* _Work order_: Every record should be written out exactly, with the pictures left out.

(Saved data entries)
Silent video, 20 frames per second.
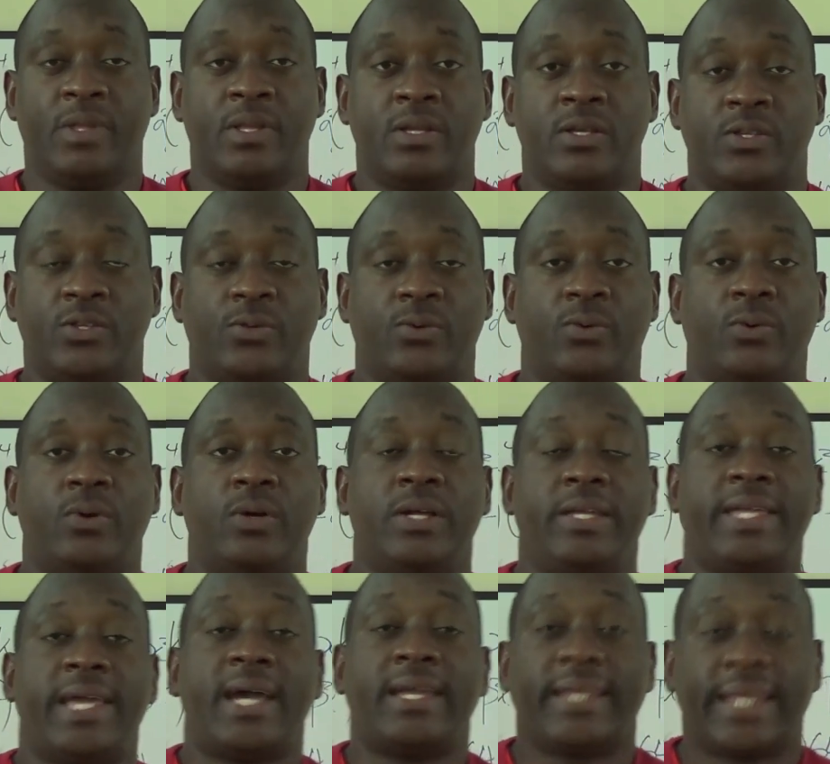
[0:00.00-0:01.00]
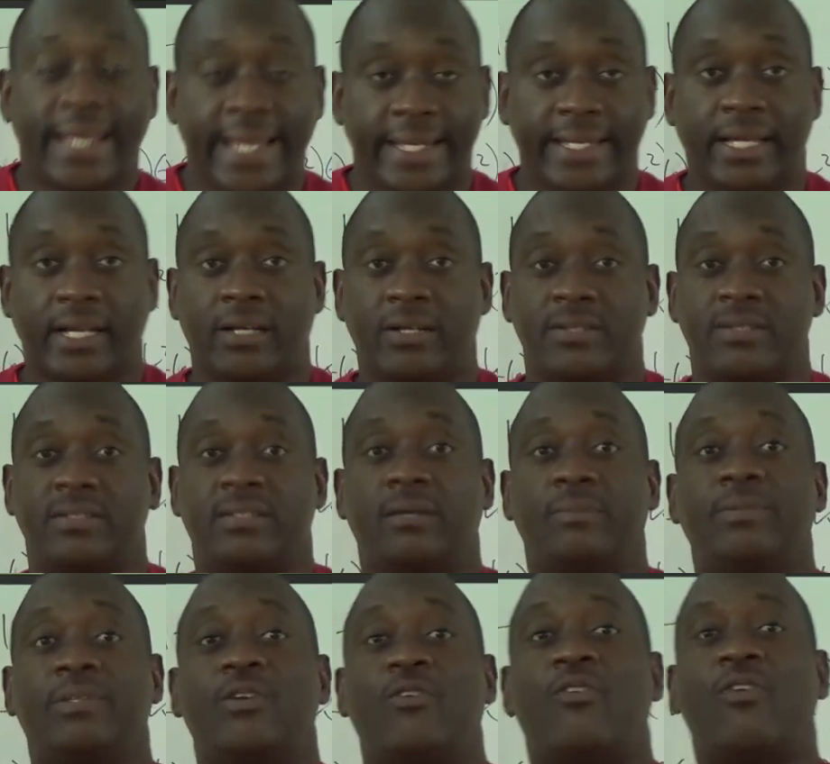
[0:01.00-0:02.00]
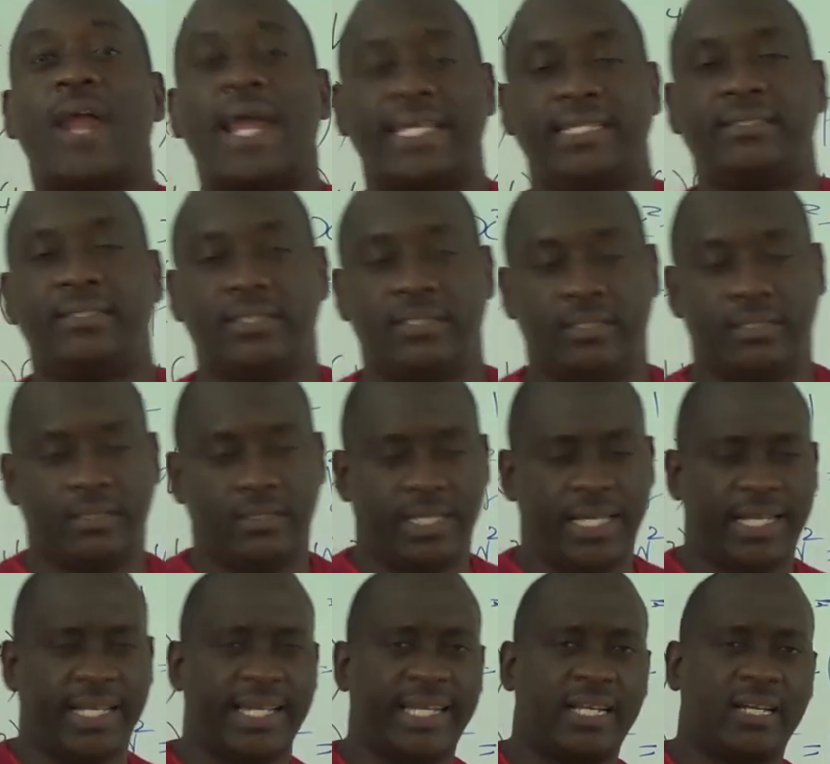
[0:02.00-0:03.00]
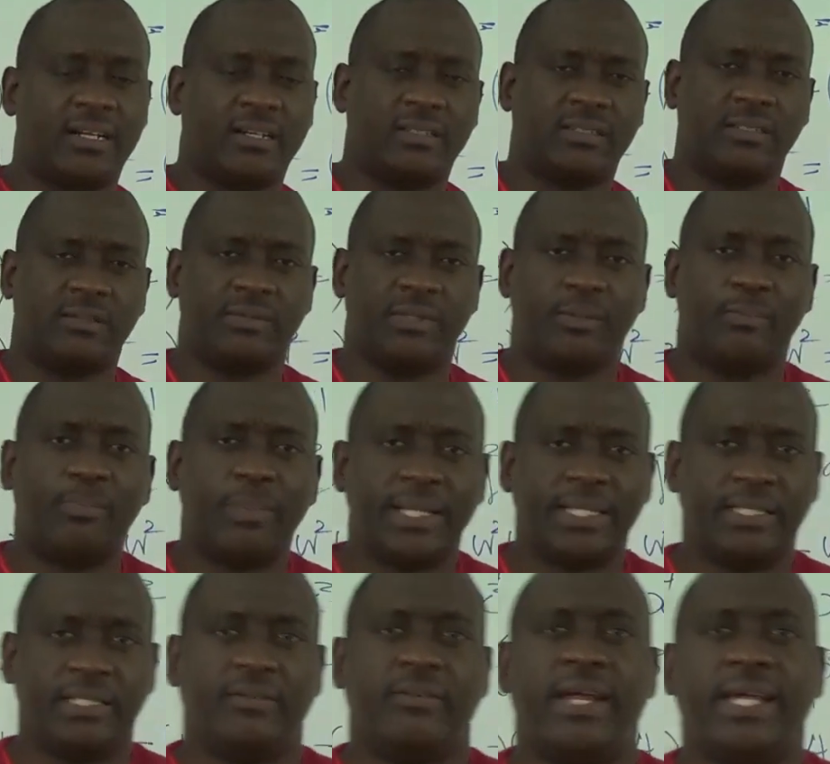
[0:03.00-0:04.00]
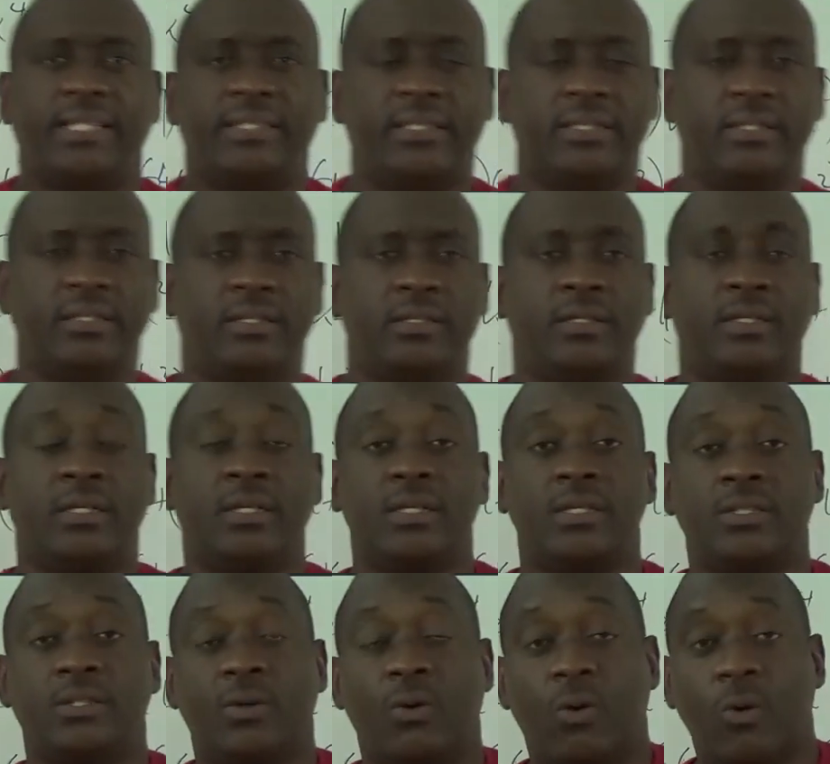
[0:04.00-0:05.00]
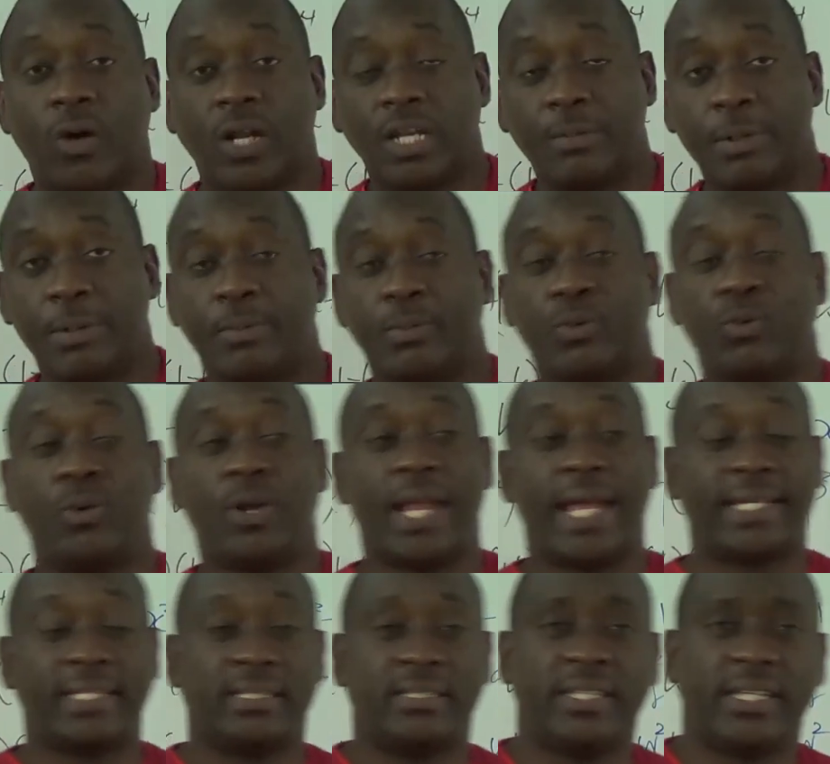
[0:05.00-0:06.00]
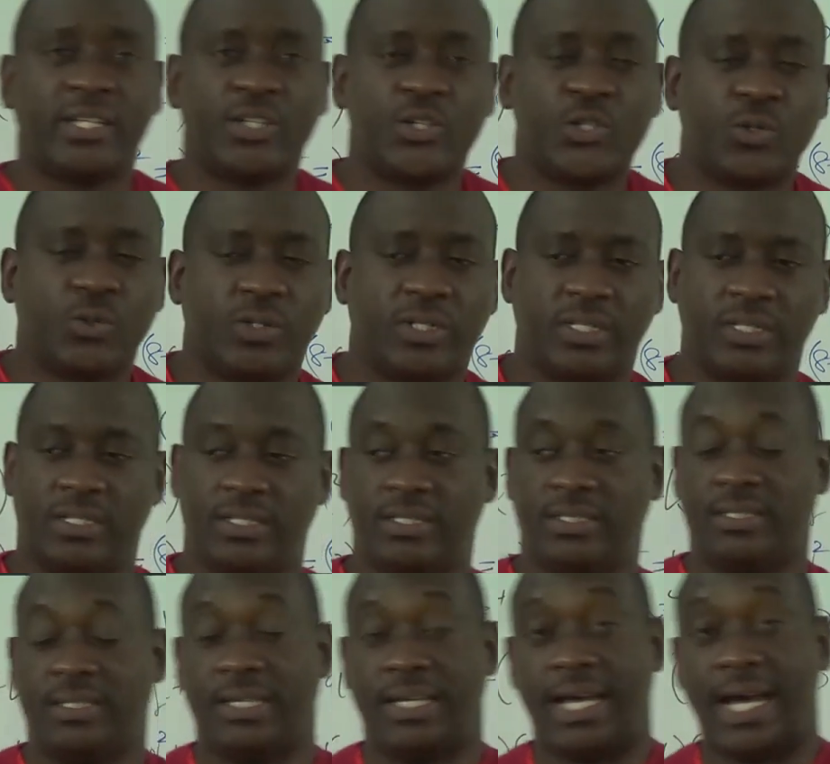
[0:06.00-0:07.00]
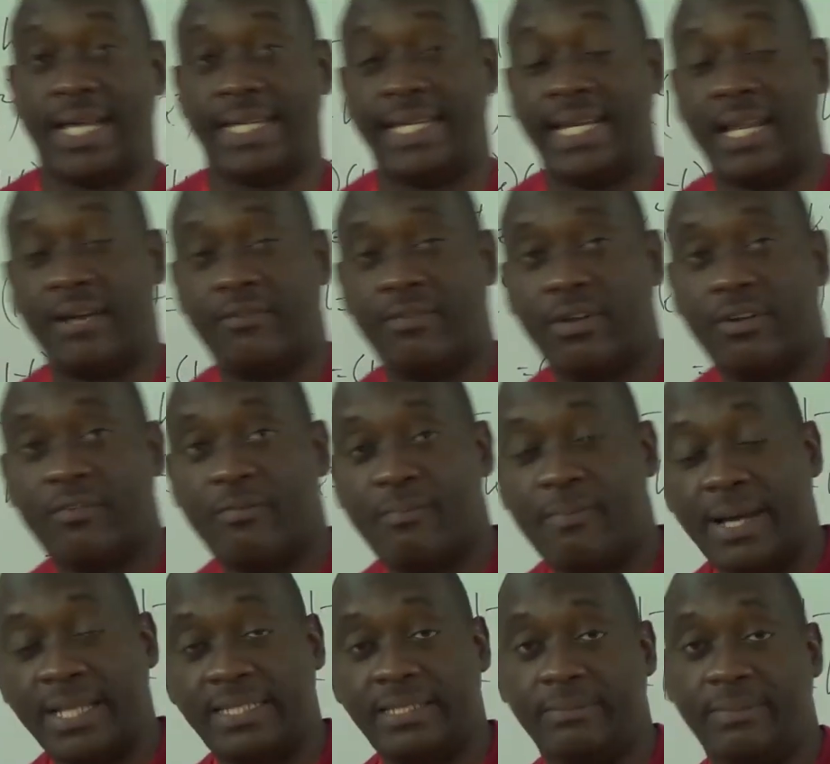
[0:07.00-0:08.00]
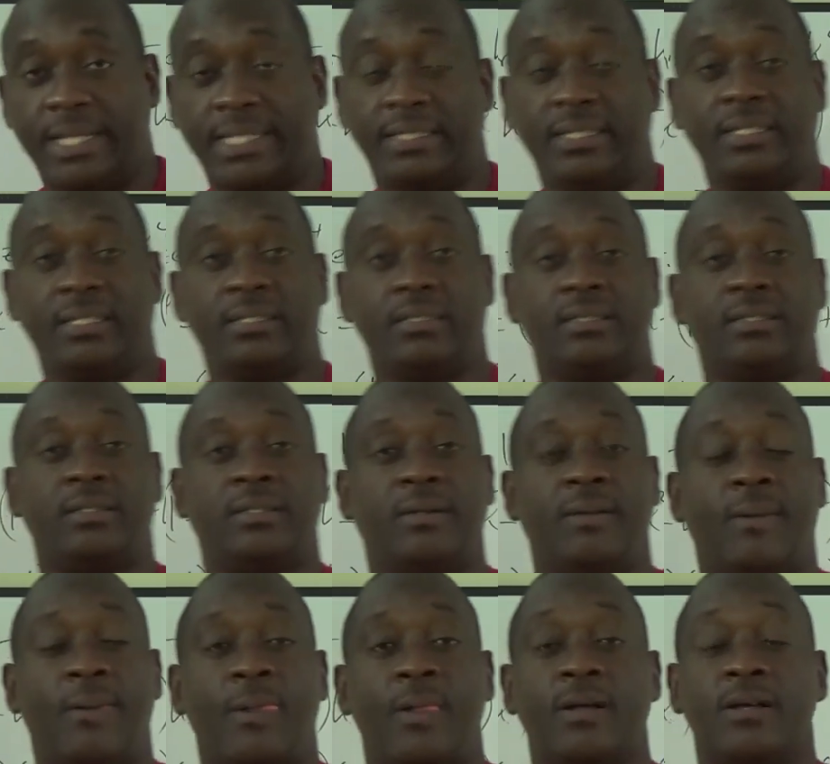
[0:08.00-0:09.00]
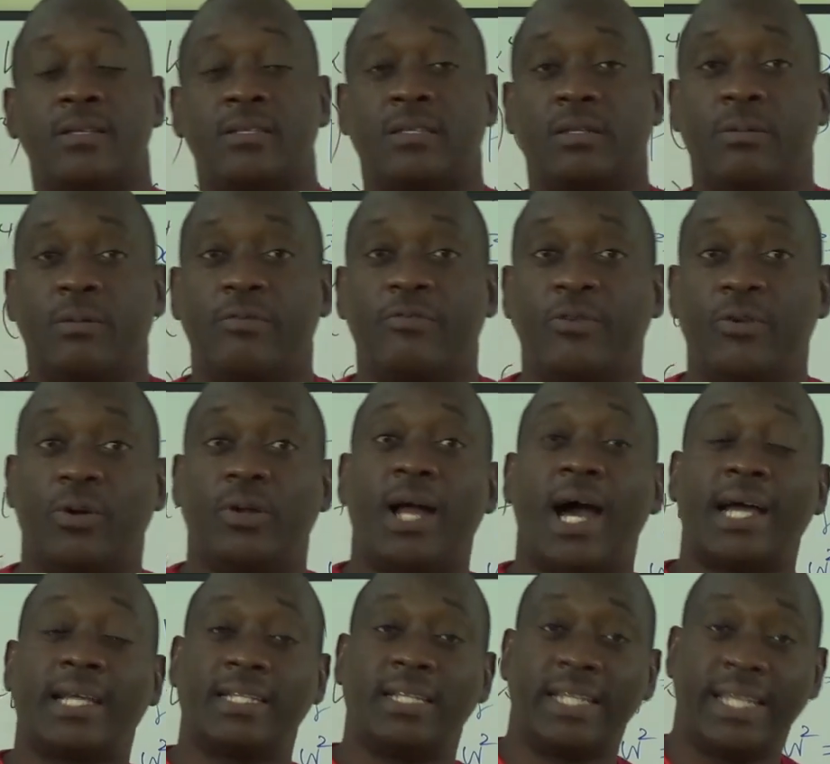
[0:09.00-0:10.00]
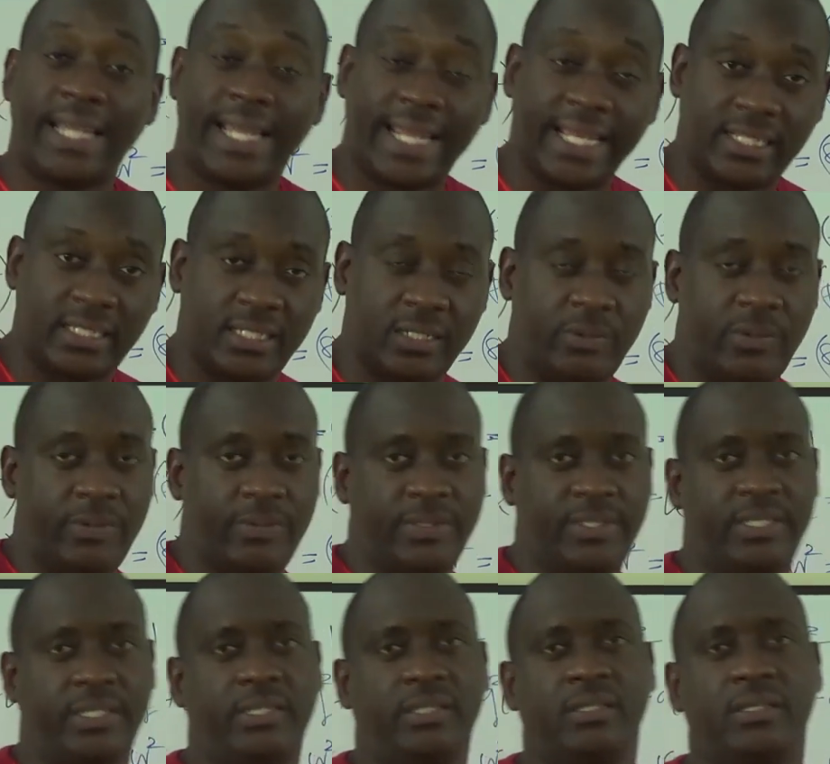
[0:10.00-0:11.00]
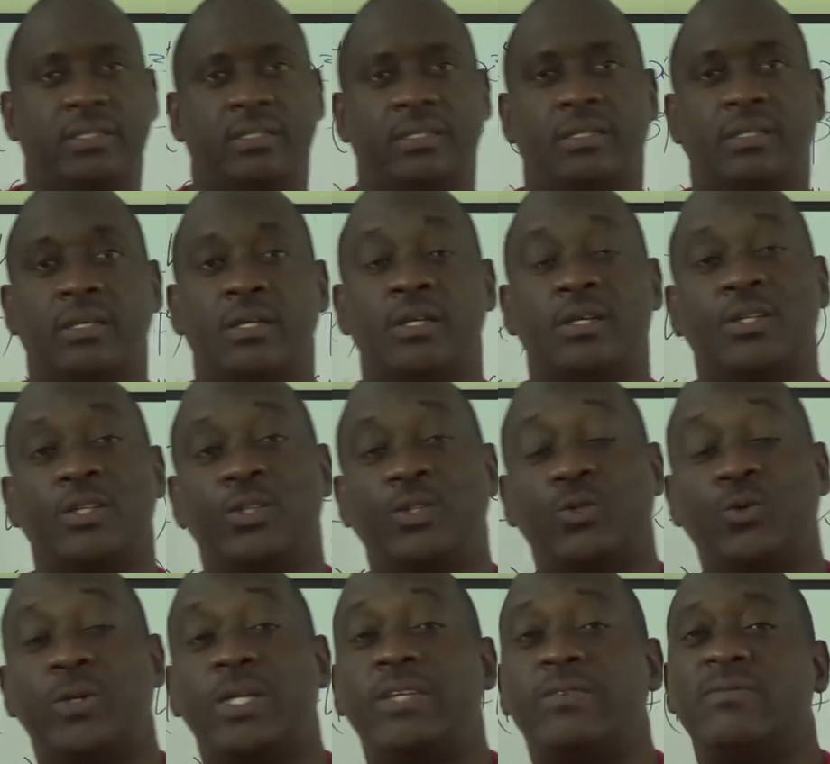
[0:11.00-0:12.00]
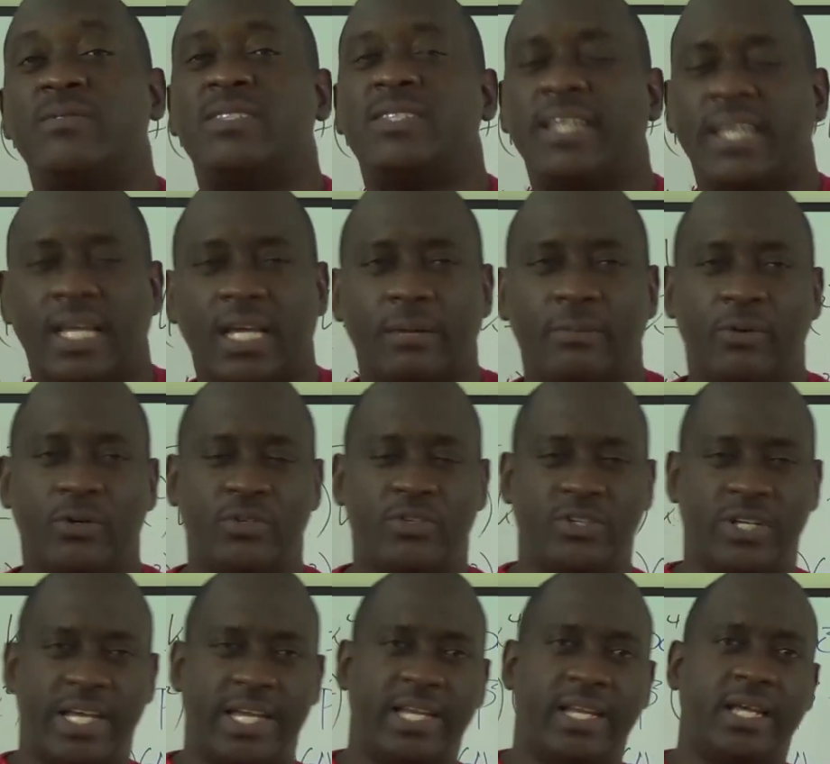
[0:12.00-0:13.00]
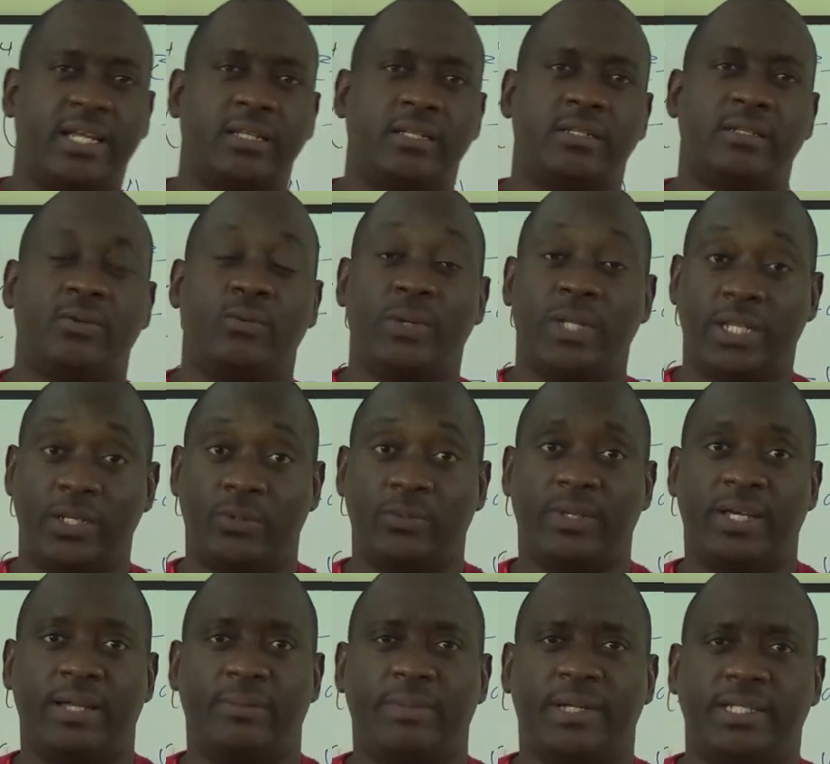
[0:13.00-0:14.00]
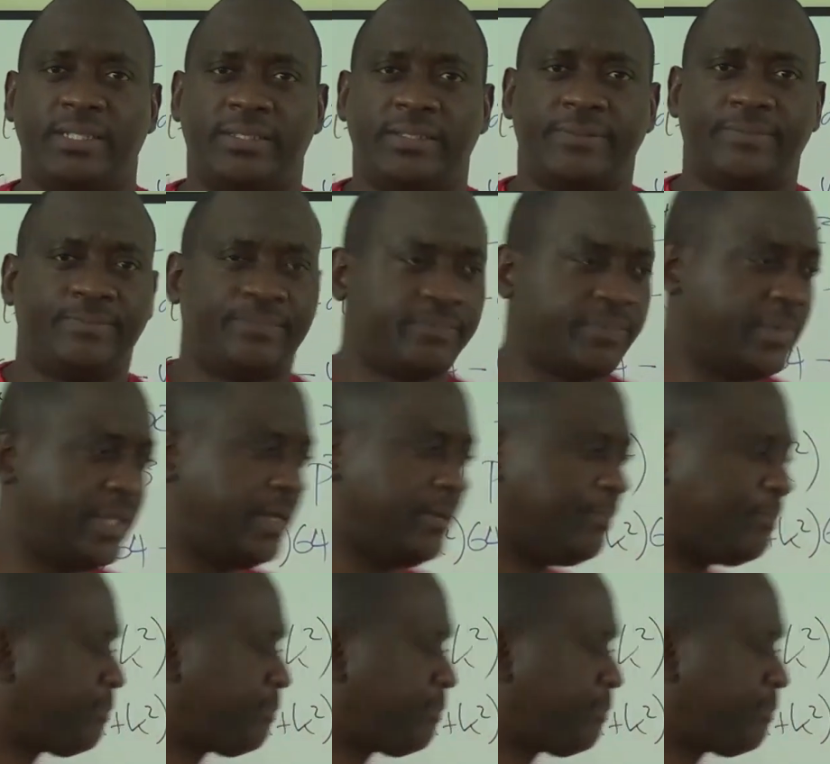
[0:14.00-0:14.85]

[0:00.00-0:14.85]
So you had to get accustomed to writing. You had to get accustomed to plenty writing. So all the people who like to take shortcuts at the level of mathematics, some of you will actually get away with it. Don't even think about trying that when you do that maths. Yeah?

* _Problem solution_:
Silent video, 20 frames per second.
[0:00.00-0:01.00]
[0:01.00-0:02.00]
[0:02.00-0:03.00]
[0:03.00-0:04.00]
[0:04.00-0:05.00]
[0:05.00-0:06.00]
[0:06.00-0:07.00]
[0:07.00-0:08.00]
[0:08.00-0:09.00]
[0:09.00-0:10.00]
[0:10.00-0:11.00]
[0:11.00-0:12.00]
[0:12.00-0:13.00]
[0:13.00-0:14.00]
[0:14.00-0:14.85]

[0:00.00-0:14.85]
So you had to get accustomed to writing. You had to get accustomed to plenty writing. So all the people who like to take shortcuts at the level of mathematics, some of you will actually get away with it. Don't even think about trying that when you do that maths. Yeah?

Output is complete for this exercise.